Queex scurried up the man’s arm, then dropped to the bunk and settled himself in the still-warm spot its proper occupant had vacated with a great, rasping whistle of contentment.

“I hope he doesn’t object to being shifted,” Jellico commented. “That’s my place, and I’m not about to surrender it to a hoobat.”

“I’ll fetch his cage,” the woman promised. “He’ll probably be happier in there anyway.”

“Praise the Spirit of Space for small favors,” he muttered.

He ran his finger down the surprisingly soft feathers.

“He’s all right where he is for the time being.. One of the others can get the cage later on. — You’re not going to be lifting anything heavier than flatware and a cup until those ribs heal.”

“Aye, Captain,” she responded meekly to the command in his tone.

The feeling of contentment suddenly deserted Jellico. He glanced uneasily at the Medic, recalling some of the things she had said—and not said—during this visit. She had mentioned Thorson’s being unable to work but not that she would take over the lighter portions of the job for him, and she had spoken of the Solar Queen’s lifting with her cargo; she had not used the words we or our.

He lowered his eyes and pretended to concentrate on Queex, whose head he carefully rubbed. “Are you still planning to leave the Queen?”

“Captain or not, you just try to put me off, Miceal Jellico!”

He smiled broadly, partly from relief, partly to conceal it.

“That borders pretty closely upon insubordination,” he observed.

Fear gripped Rael, however, and she did not answer him as he expected. The Solar Queen had encountered a small galaxy of trouble since she had joined the ship’s company.

Superstition had a powerful hold on some space hounds, even among the best, the bravest, the most intelligent of their breed. If Jellico had come to believe she was, in fact, a jinx . . .

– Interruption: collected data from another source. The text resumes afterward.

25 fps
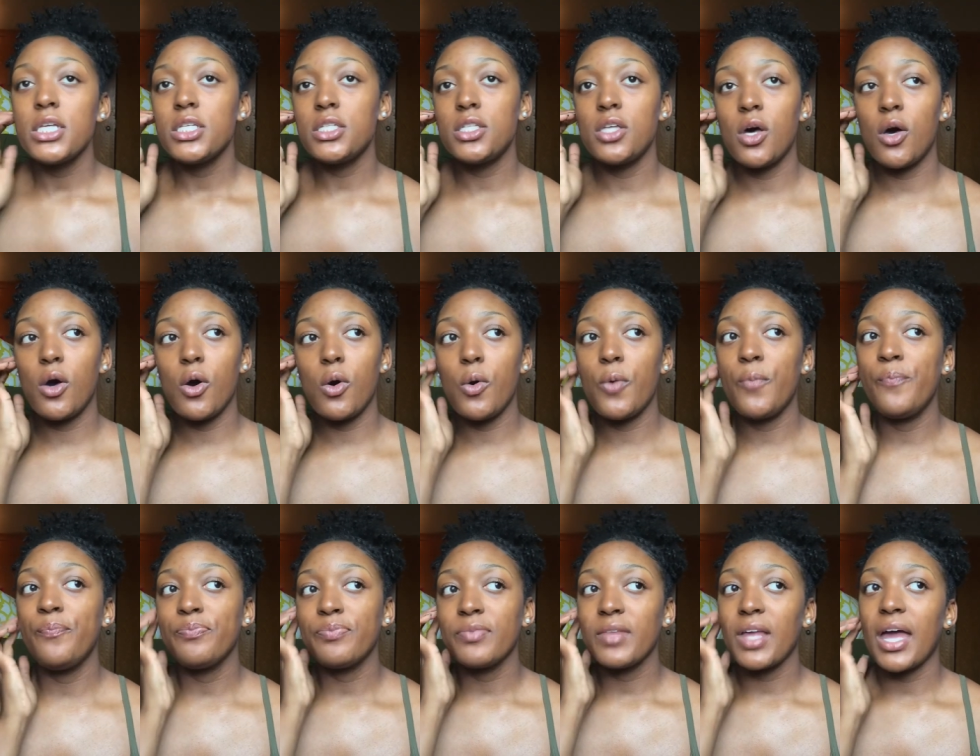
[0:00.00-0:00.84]

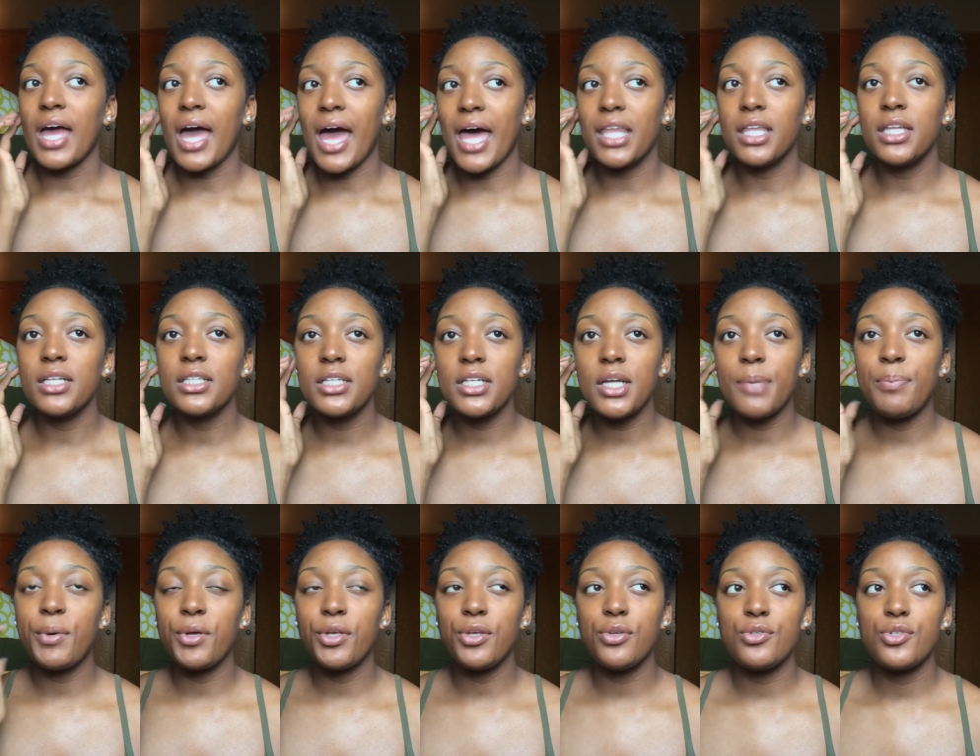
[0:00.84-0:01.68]
So I looked it
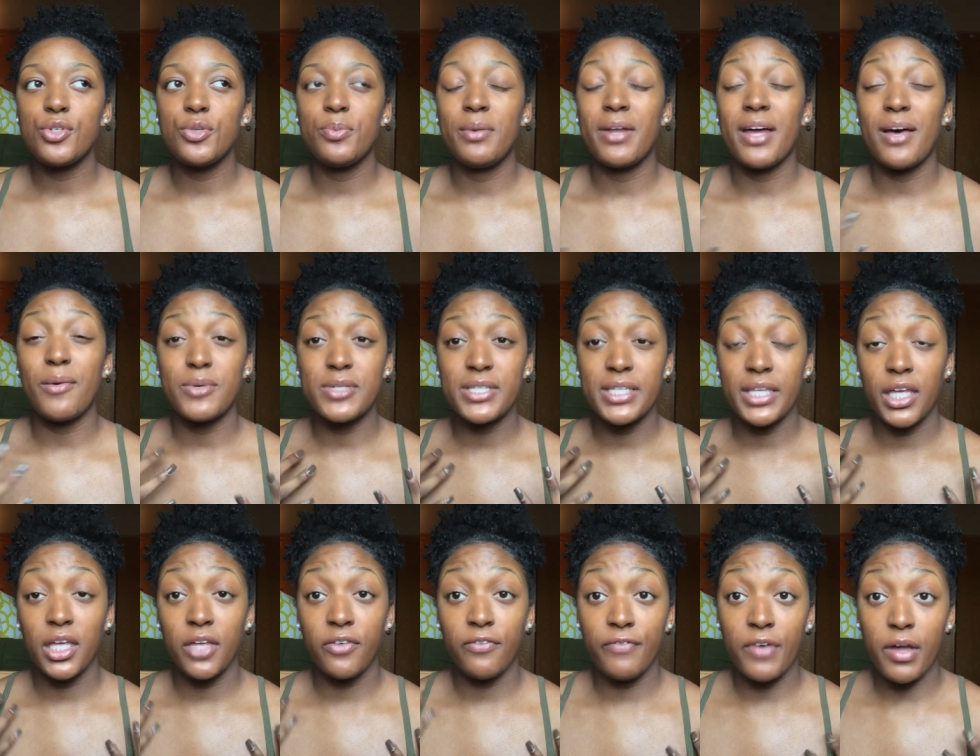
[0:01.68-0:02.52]
up on YouTube and I was
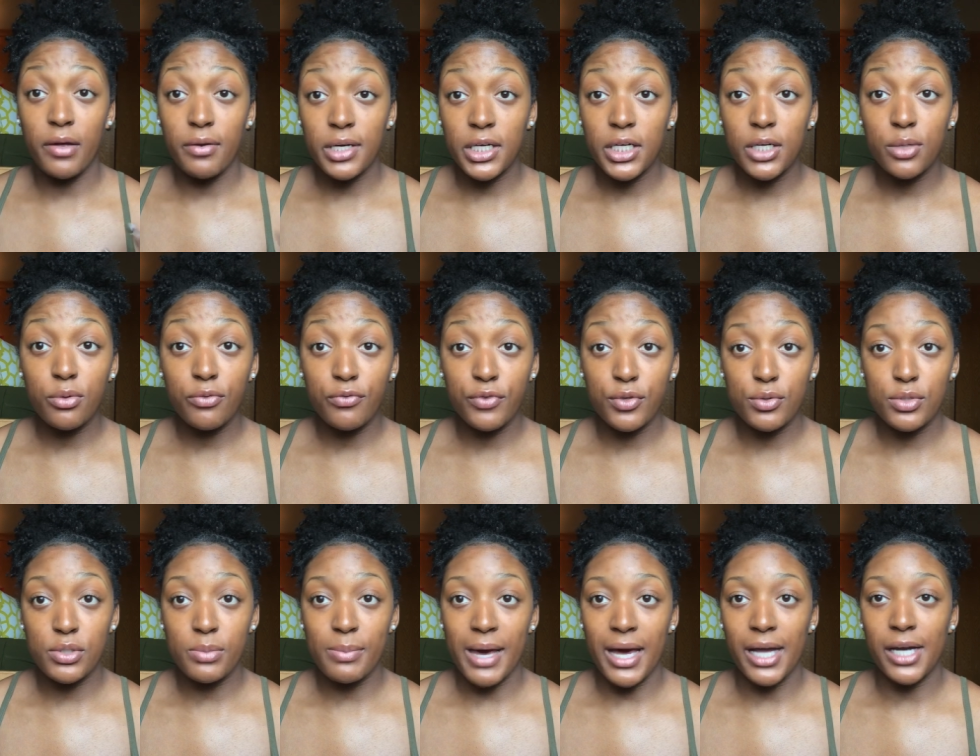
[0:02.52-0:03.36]
seeing very good
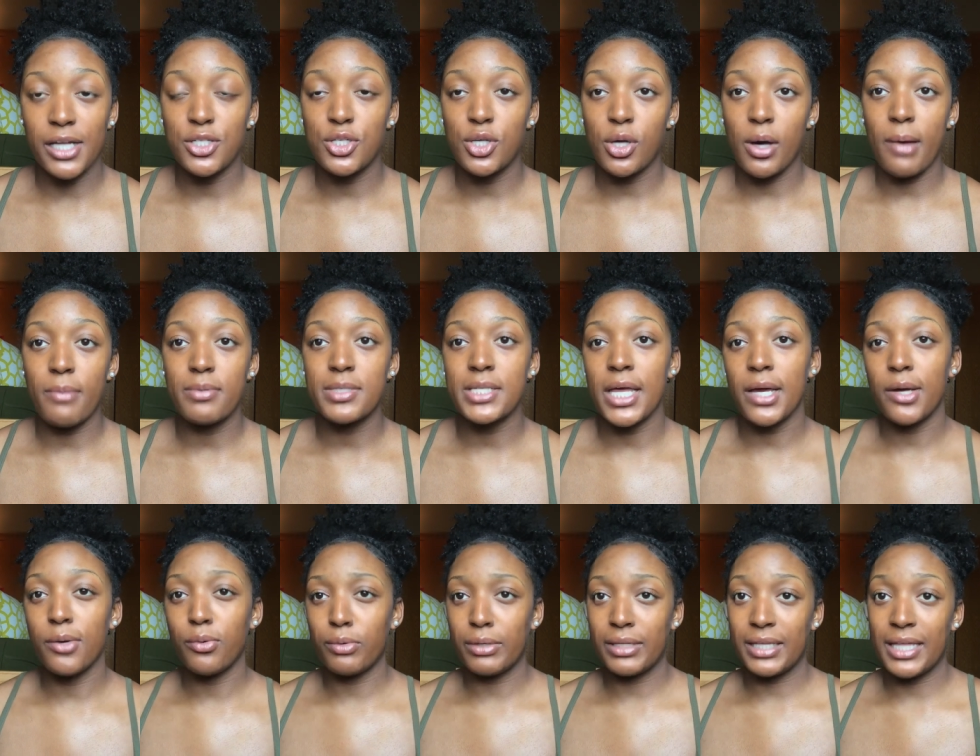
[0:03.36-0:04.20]
reviews about it. So I was
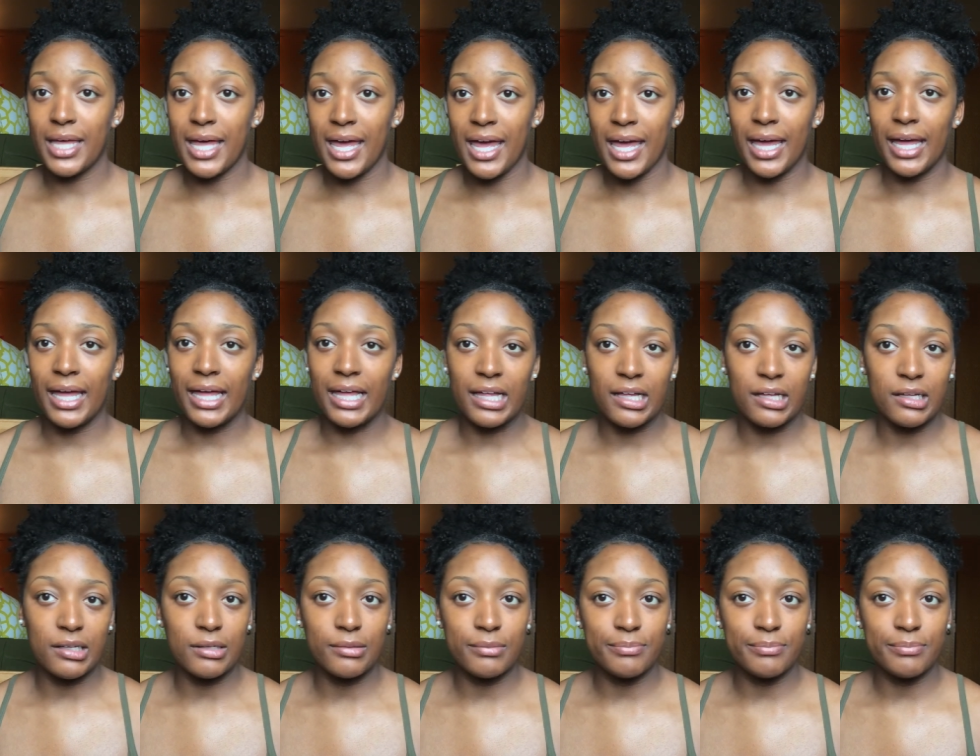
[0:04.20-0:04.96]
like, what the hey,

Her eyes fell. Initially, she had intended using her association with the Solar Queen as a means of gaining control of the funds currently tied up with the Roving Star and then, as soon as she had acquired the experience and reputation she required to bolster her credentials, to cut loose again and return to her brother’s organization on her own terms. Slowly, without her even realizing it, that purpose had altered, and for all her Trader’s discipline, she was hard-pressed to face this man without betraying the misery the possibility of his rejection, the possibility that he might fear her, aroused in her. “Seriously, Miceal,” she said in the low tone that was all she could trust herself to use steadily, “you are the skipper. If— you don’t think I fit in with the best interests of the ship for some reason, I’ll take my earnings to date and pull out, no questions asked.”

“No!”

She looked up and smiled. There was no mistaking the decision in that roar. “After all this, I wasn’t sure I’d be wanted . . .”

“I want you, damn it!” Miceal gripped himself. He was annoyed by the sharpness of his own response. He made himself go on quickly, as if without hesitation, in a quieter tone. “Doctor, life’s been interesting since you’ve come aboard, right enough, but what you don’t seem to realize is that life’s been interesting aboard the Solar Queen since the day she was launched. That’s not likely to change, and I’m not about to quit the starlanes or my ship as a result, especially since things seem to get just as lively in the supposed safety of a planet’s surface.”

Rael smiled once more, somewhat shyly this time. His vehemence had taken her a little aback, but it was surprisingly pleasing. “Maybe we’ll have a bit more peace and quiet from now on,” she ventured hopefully. “We’ve surely earned it.”

“Maybe,” Jellico agreed. He, for one, doubted it, but whatever fortune was to bring, he found himself looking forward to facing it. The Queen had seen her share of trials in the past and had claimed a reasonable quota of profit, and right now, her future and his own seemed to shine bright with promise.